(Records from a data source)
____________________

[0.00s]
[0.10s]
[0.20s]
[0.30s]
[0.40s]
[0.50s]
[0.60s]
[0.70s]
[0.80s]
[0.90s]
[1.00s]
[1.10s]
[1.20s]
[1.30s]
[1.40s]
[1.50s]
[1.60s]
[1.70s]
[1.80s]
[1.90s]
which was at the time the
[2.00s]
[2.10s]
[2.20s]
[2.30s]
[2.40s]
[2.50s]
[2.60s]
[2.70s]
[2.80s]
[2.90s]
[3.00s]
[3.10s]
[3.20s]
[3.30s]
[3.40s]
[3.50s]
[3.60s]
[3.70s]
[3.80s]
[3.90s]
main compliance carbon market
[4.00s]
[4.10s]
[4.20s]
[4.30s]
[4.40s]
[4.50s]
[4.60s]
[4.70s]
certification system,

____________________

Aim of the task> Retype all of the entries exactly, please.

Exercise solution>
[0.00s]
[0.10s]
[0.20s]
[0.30s]
[0.40s]
[0.50s]
[0.60s]
[0.70s]
[0.80s]
[0.90s]
[1.00s]
[1.10s]
[1.20s]
[1.30s]
[1.40s]
[1.50s]
[1.60s]
[1.70s]
[1.80s]
[1.90s]
which was at the time the
[2.00s]
[2.10s]
[2.20s]
[2.30s]
[2.40s]
[2.50s]
[2.60s]
[2.70s]
[2.80s]
[2.90s]
[3.00s]
[3.10s]
[3.20s]
[3.30s]
[3.40s]
[3.50s]
[3.60s]
[3.70s]
[3.80s]
[3.90s]
main compliance carbon market
[4.00s]
[4.10s]
[4.20s]
[4.30s]
[4.40s]
[4.50s]
[4.60s]
[4.70s]
certification system,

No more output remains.